Era un día demasiado caluroso para finales de mayo. Tuve que tomar tres autobuses distintos para llegar a la ciudad, y cada vez parecía que la mezcla de aire caliente y gases de motor era peor. El hedor mayor. La humedad más alta. En cada parada, me decía que volver era una absoluta equivocación, pero me negaba a seguir mi propio consejo.

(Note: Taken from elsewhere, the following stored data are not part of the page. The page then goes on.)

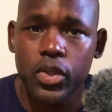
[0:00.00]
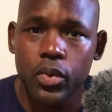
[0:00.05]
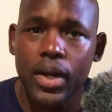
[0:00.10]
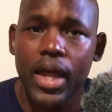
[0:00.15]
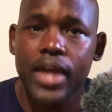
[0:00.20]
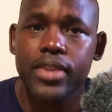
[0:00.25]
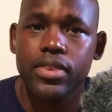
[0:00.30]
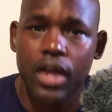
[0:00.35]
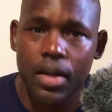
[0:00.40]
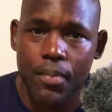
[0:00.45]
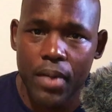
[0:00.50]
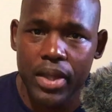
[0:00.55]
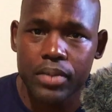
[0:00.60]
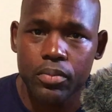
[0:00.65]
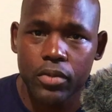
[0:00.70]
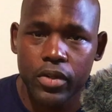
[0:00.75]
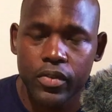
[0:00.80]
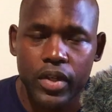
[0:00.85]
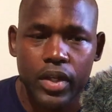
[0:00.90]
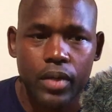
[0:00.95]
what I thought about the
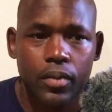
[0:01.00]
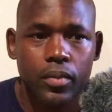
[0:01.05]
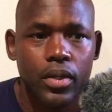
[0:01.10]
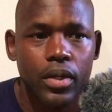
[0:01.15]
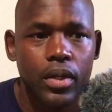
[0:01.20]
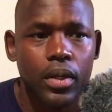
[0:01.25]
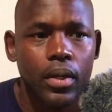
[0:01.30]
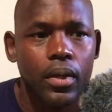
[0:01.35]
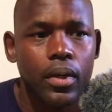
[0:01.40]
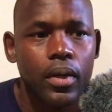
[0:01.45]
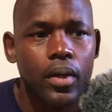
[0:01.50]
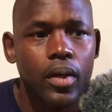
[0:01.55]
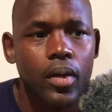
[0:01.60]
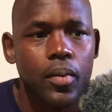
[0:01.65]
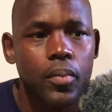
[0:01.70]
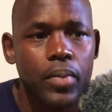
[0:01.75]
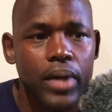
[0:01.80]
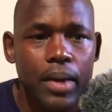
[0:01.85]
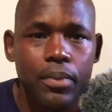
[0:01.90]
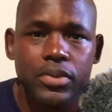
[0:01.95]
movie,
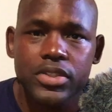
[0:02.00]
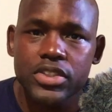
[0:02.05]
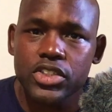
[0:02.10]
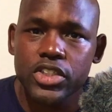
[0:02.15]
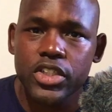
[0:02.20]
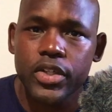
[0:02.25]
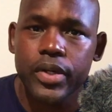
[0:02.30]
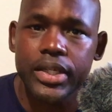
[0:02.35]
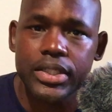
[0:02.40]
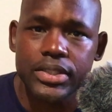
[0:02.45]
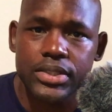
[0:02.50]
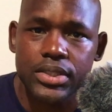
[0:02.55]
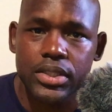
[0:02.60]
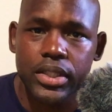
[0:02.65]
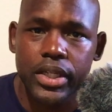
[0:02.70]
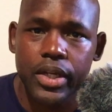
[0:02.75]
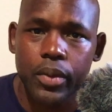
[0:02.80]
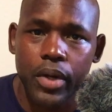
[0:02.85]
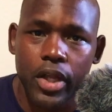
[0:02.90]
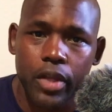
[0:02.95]
but I was just curious to
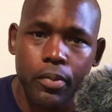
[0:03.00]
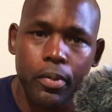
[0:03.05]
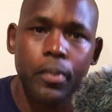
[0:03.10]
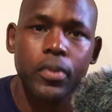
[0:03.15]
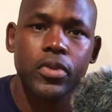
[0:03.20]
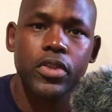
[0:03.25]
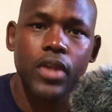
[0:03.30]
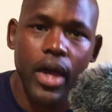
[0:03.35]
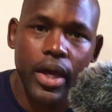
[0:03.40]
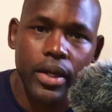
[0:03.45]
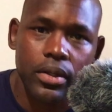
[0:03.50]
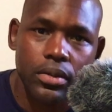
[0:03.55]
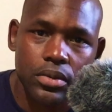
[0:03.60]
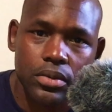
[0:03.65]
hear what other people thought.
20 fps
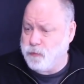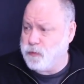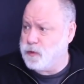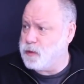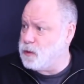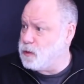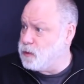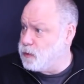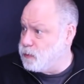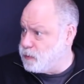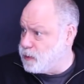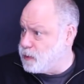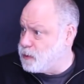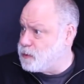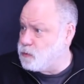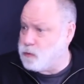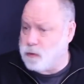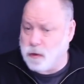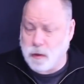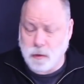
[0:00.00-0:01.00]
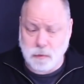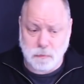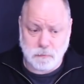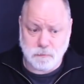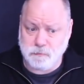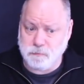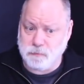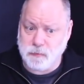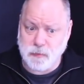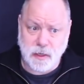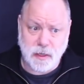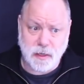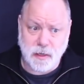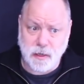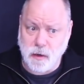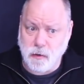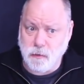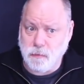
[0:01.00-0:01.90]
deluded or, you know,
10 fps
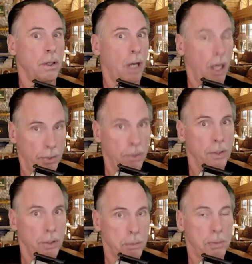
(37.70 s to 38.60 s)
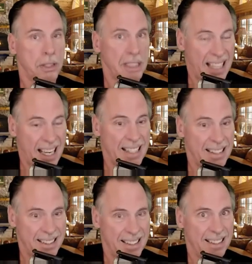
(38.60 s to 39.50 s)
Other news
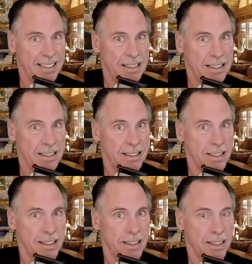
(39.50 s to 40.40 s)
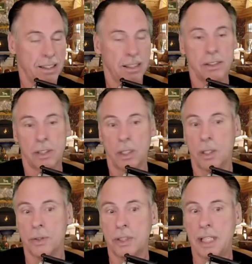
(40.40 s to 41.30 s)
besides this.
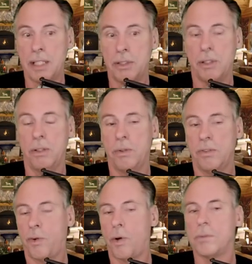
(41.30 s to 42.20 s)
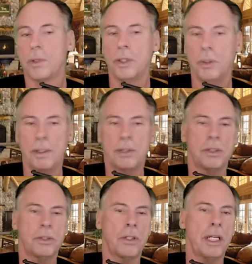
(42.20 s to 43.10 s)
So stay tuned. Former U.S.
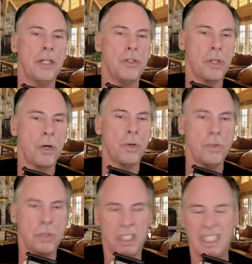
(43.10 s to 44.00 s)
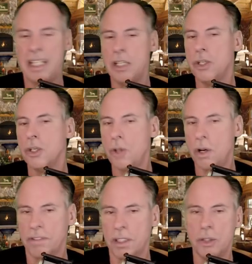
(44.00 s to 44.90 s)
Attorney Joe
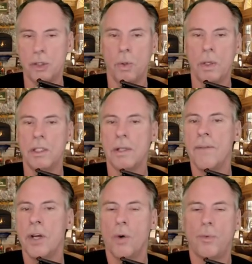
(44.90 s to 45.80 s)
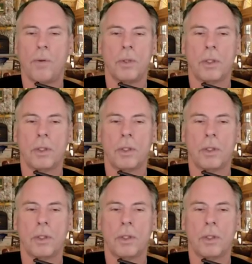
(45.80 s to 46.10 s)
diGenova joined former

El hospital estaba en las afueras de una pequeña ciudad universitaria de Nueva Inglaterra que poesía la misma cantidad de librerías que de pizzerías, restaurantes chinos o tiendas de ropa barata de estilo militar. Algunos negocios tenían, sin embargo, un carácter ligeramente iconoclasta, como la librería especializada en autoayuda y crecimiento espiritual, en que el dependiente tras el mostrador tenía el aspecto de haberse leído todos los libros de los estantes sin haber encontrado ninguno que lo ayudase, o un bar de sushi que parecía bastante desastrado, la clase de sitio donde era probable que el tipo que cortaba el pescado crudo se llamara Tex o Paddy y hablara con acento sureño o irlandés. El calor del día parecía emanar de las aceras, una calidez radiante como una estufa de una sola posición: temperatura infernal. Llevaba mi única camisa blanca desagradablemente pegada a la zona lumbar, y me habría aflojado la corbata si no hubiese tenido miedo de no poder recomponerme el nudo. Vestía mi único traje: un traje de lanilla azul para asistir a entierros, comprado de segunda mano en previsión de la muerte de mis padres, pero como ellos se obstinaban en conservar la vida, era la primera ocasión en que me lo ponía. No tenía ninguna duda de que sería un buen traje para que me enterraran con él ya que mantendría mis restos calientes en la tierra fría. Cuando llegué a la mitad de la colina en mi ascenso hacia los terrenos del hospital, ya juraba que sería la última vez que me lo pondría deliberadamente, por mucho que se enfureciesen mis hermanas cuando apareciera en el velatorio de nuestros padres en pantalones cortos y una camisa con un chillón estampado hawaiano. Pero ¿qué podrían decirme? Después de todo, soy el loco de la familia. Una excusa que justifica toda clase de comportamientos.